----- Input material

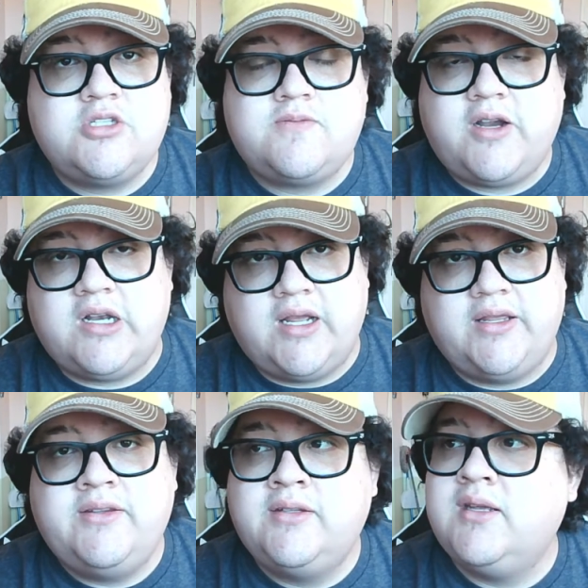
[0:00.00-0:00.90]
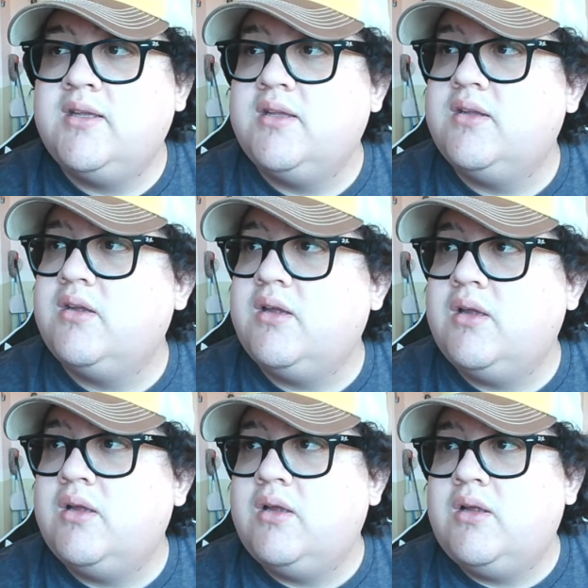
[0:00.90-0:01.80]
is very nice.
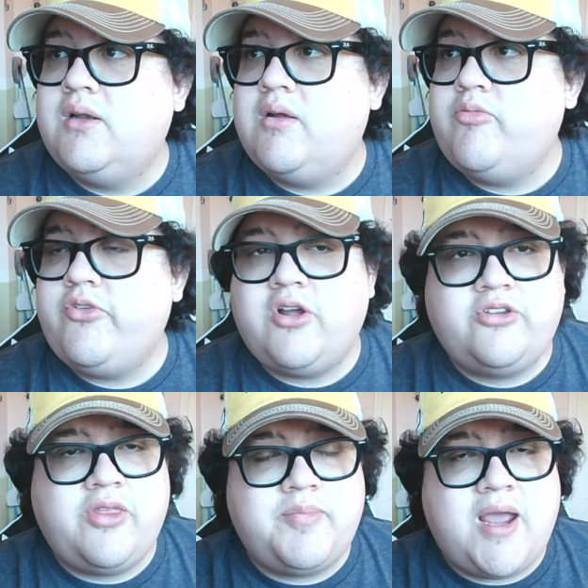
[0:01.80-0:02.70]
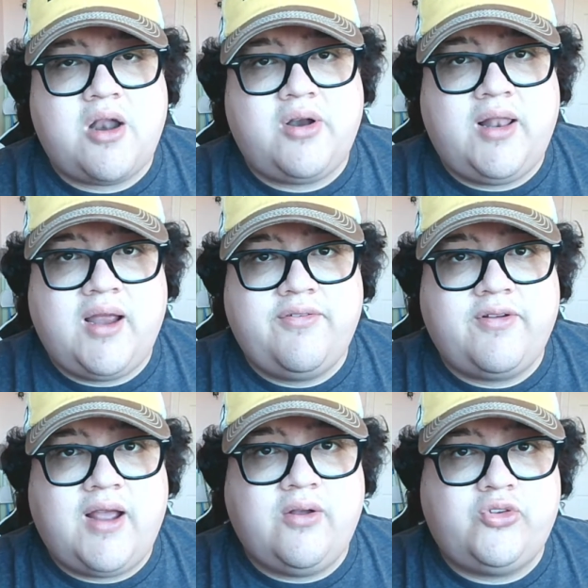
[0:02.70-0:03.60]
Now, moving on to the battery life,
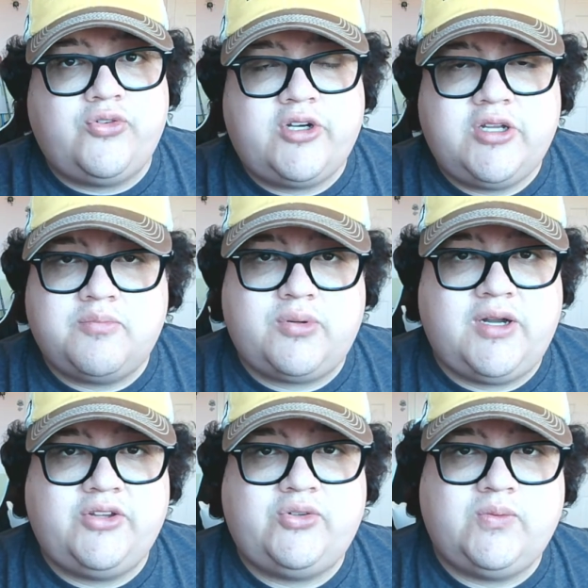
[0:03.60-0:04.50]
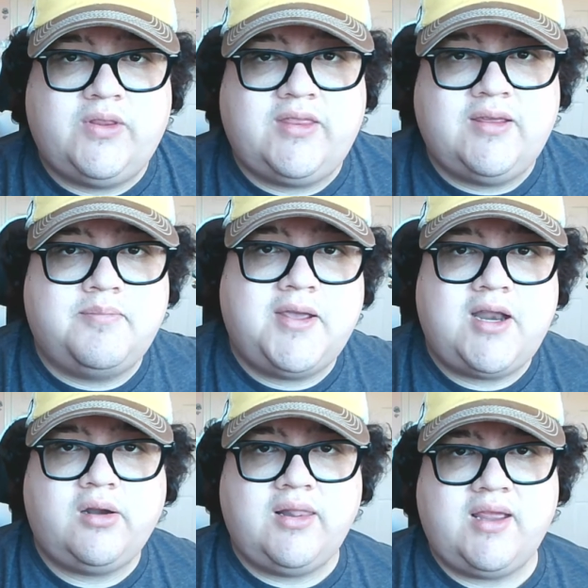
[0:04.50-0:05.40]
I was very impressed with the
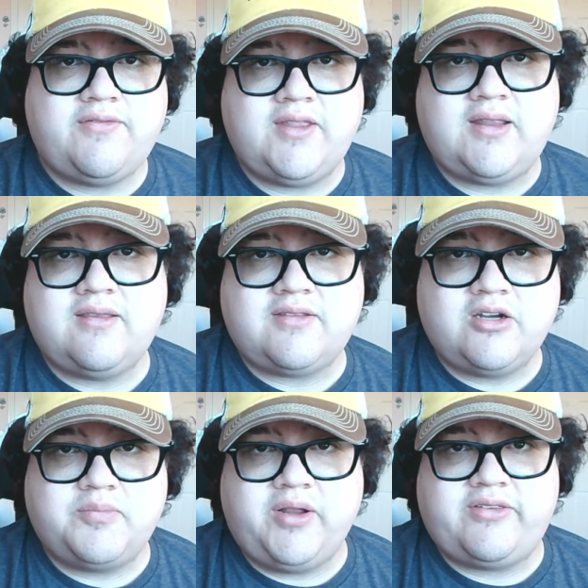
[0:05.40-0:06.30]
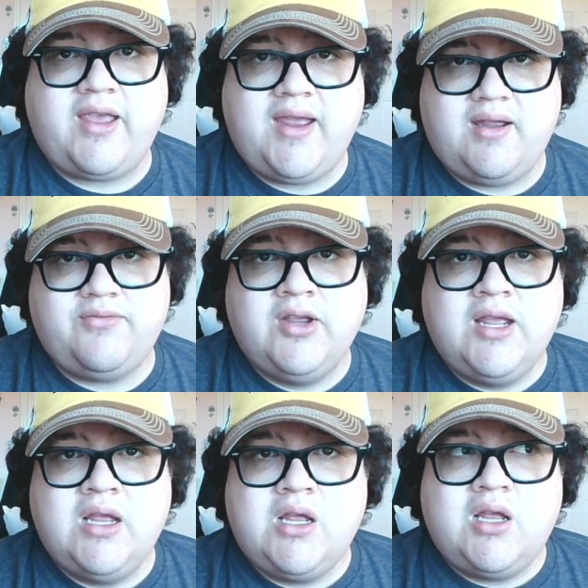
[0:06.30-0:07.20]
battery life that these earbuds have.
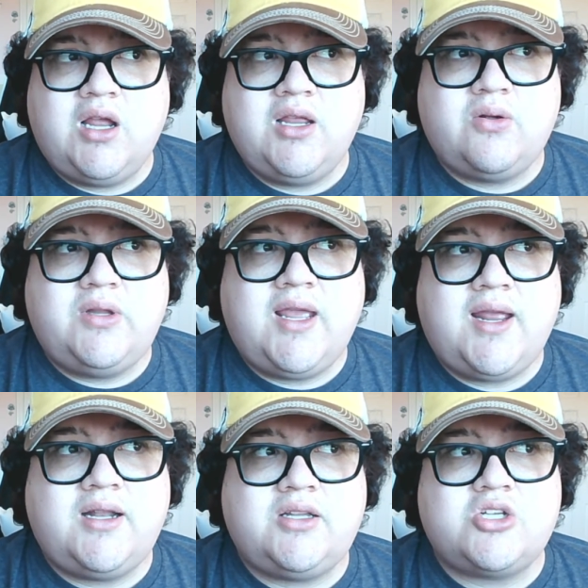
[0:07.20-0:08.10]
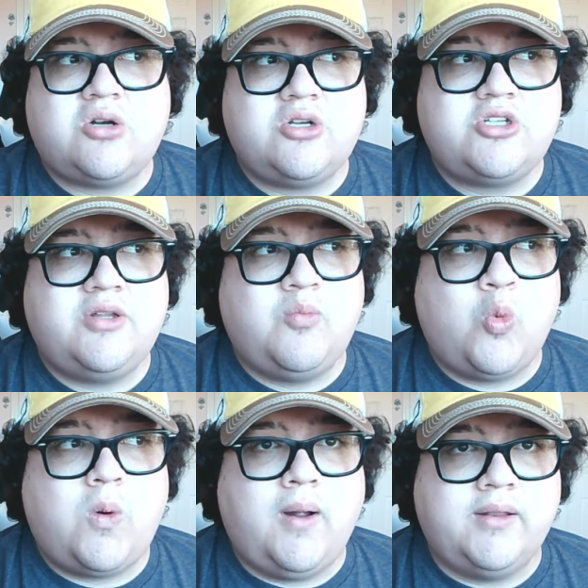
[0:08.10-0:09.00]
I only had to charge
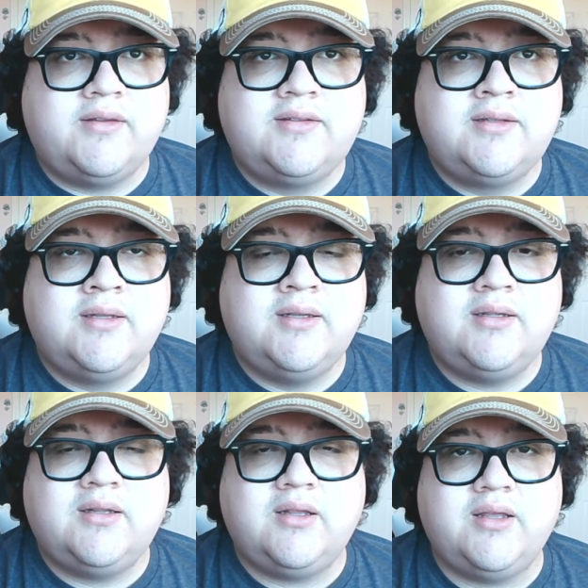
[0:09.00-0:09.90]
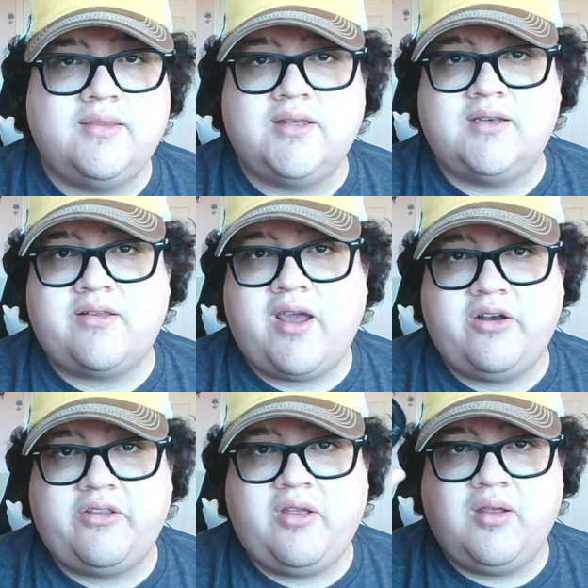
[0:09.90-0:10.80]
them once in the entire
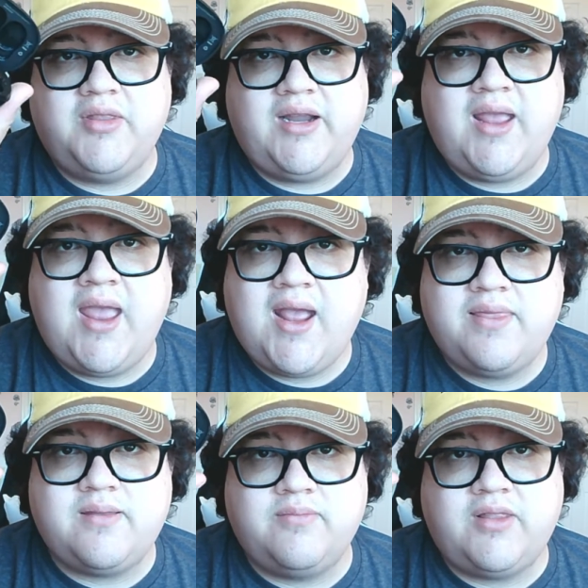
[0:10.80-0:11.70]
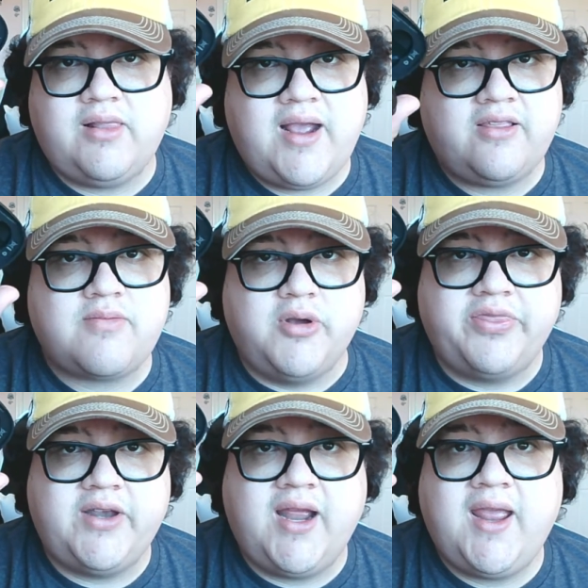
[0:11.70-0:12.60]
time that I had them, the last
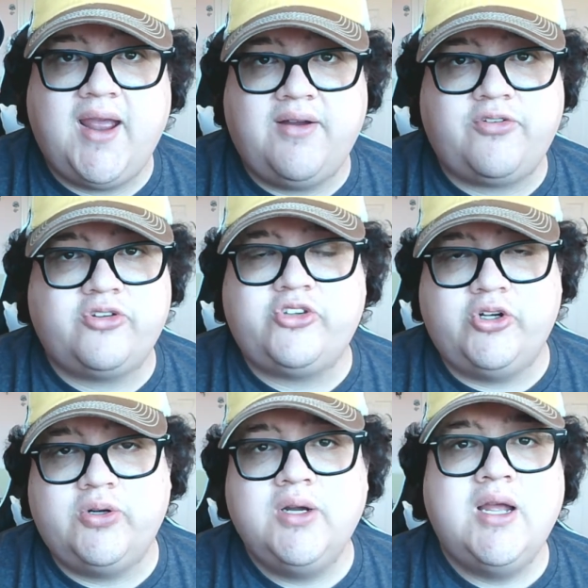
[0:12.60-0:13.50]
month and a half or so,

----------

Starting with the line that holds "[0:09.00-0:09.90]", retype each line through the last one in the listing above, exactly as written. Do not copy any pictures.

The answer:
[0:09.00-0:09.90]
[0:09.90-0:10.80]
them once in the entire
[0:10.80-0:11.70]
[0:11.70-0:12.60]
time that I had them, the last
[0:12.60-0:13.50]
month and a half or so,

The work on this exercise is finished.